Die erste Klubobfrau im Parlament war 1986 auf Seiten der Grünen Alternativen Freda Meissner-Blau. Im gleichen Jahr zog auch die erste Frau, Marga Hubinek (ÖVP), ins Präsidium des Nationalrates ein. Heide Schmidt wurde – sieht man von der in der Ersten Republik bestehenden Frauenpartei ab – 1988 als erste Frau Generalsekretärin einer Partei (FPÖ) und 1993 als erste Frau Vorsitzende einer Partei (LIF). 2000 wurde Susanne Riess-Passer (FPÖ) die erste Vizekanzlerin der Republik Österreich. 2006 wurde mit Barbara Prammer (SPÖ) zum ersten Mal eine Frau zur Ersten Nationalratspräsidentin gewählt.

Wahlplakat der Grünen Alternative für die Wiener Gemeinderats-/Landtagswahlen 1991
© Verein für Geschichte der Arbeiterbewegung / Sammlung Kunisch

Um den Anteil von Frauen in der Politik zu erhöhen, hat die SPÖ als erste Partei 1985 die Einführung einer 25-Prozent-Frauenquote beschlossen, die 1993 auf 40 Prozent erhöht wurde. Im aktuellen Parteistatut heißt es, dass bei der Wahl von Funktionär*innen wie bei der Erstellung von Kandidat*innenlisten sicher zu stellen ist, „dass nicht weniger als 40 Prozent Frauen und nicht weniger als 40 Prozent Männer vertreten sind“. Die ÖVP hat sich 1995 in ihrem Grundsatzprogramm dafür ausgesprochen, die gleichberechtigte Vertretung von Frauen in der Politik durch eine Mindestquote von einem Drittel für öffentliche Mandatar*innen voranzutreiben.
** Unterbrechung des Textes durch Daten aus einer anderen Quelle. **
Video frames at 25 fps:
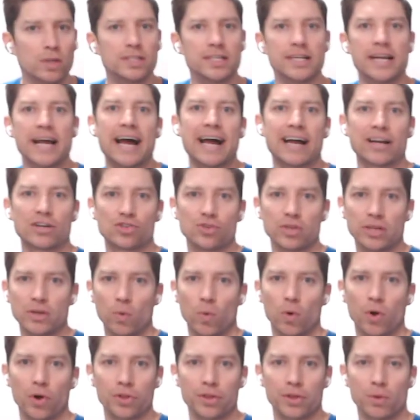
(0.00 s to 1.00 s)
Was it
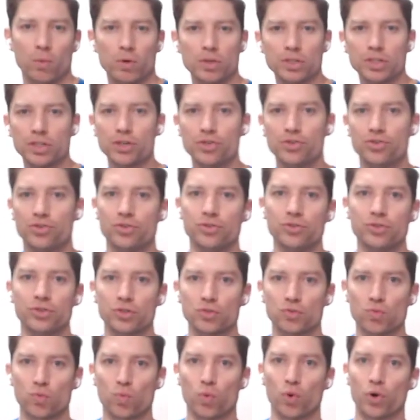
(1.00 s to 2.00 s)
actually worth it? Was the
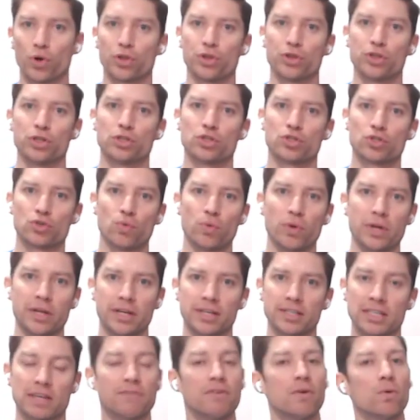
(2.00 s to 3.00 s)
juice worth the
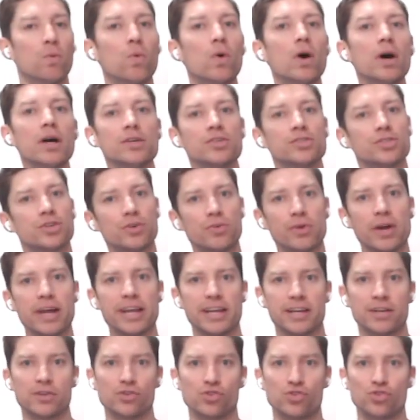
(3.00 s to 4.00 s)
squeeze? If it was,
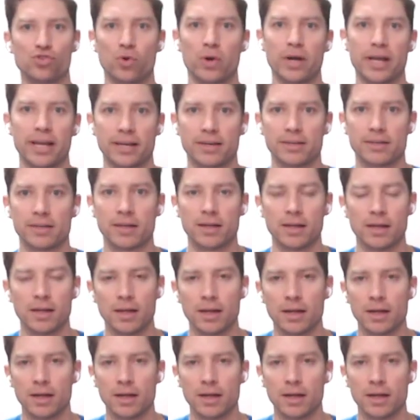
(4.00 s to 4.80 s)
great, enjoy it.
Das Organisationsstatut von 2017 sieht ein „möglichst ausgewogenes Verhältnis“ zwischen Frauen und Männern in allen Gremien vor (bzw. 40%), wobei für die Listenerstellung das Reißverschlusssystem zur Anwendung kommen soll, das eine abwechselnde Platzierung von Frauen und Männern im Sinn hat. Die Grünen haben sich bereits in ihren ersten Parteistatuten 1987 für eine Parität von Frauen und Männern in allen Parteigremien auf Bundesebene sowie für die Kandidat*innenliste bei Nationalratswahlen festgelegt und sprechen sich heute dafür aus, dass 50 Prozent der Spitzenpositionen in allen Bereichen mit Frauen besetzt werden. In den Satzungen der FPÖ und der NEOS findet sich zum Stand 2019 keine Bestimmung zur ausgewogenen Repräsentation von Frauen und Männern in den eigenen Gremien bzw. auf den Wahllisten. Im alten FPÖ-Bundesparteistatut von 1974 gab es jedoch noch die Regelung, wonach dem Bundessparteivorstand mindestens eine Frau angehören muss.
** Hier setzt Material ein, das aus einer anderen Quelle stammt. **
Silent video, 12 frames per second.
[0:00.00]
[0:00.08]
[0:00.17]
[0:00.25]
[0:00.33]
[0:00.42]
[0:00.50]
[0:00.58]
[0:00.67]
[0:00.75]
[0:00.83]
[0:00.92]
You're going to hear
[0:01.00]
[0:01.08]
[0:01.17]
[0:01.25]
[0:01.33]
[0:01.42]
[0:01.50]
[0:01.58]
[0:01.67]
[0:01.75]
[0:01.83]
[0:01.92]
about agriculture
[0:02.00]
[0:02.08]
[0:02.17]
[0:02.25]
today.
Insgesamt besteht – wie etwa das Beispiel des Nationalrats zeigt – in der Frage der geschlechtergerechten Verteilung von Ämtern und Funktionen im politischen System (und darüber hinaus in anderen Bereichen der Gesellschaft) noch großer Handlungsbedarf, um eine gleichberechtigte Vertretung von Frauen und Männern zu garantieren. Mindestens genauso wichtig ist es, auch darauf zu achten, dass die Inhalte von Politik an der Geschlechterdemokratie orientiert sind und dazu beitragen, gleiche Chancen zu schaffen und die Benachteiligung von Frauen abzubauen.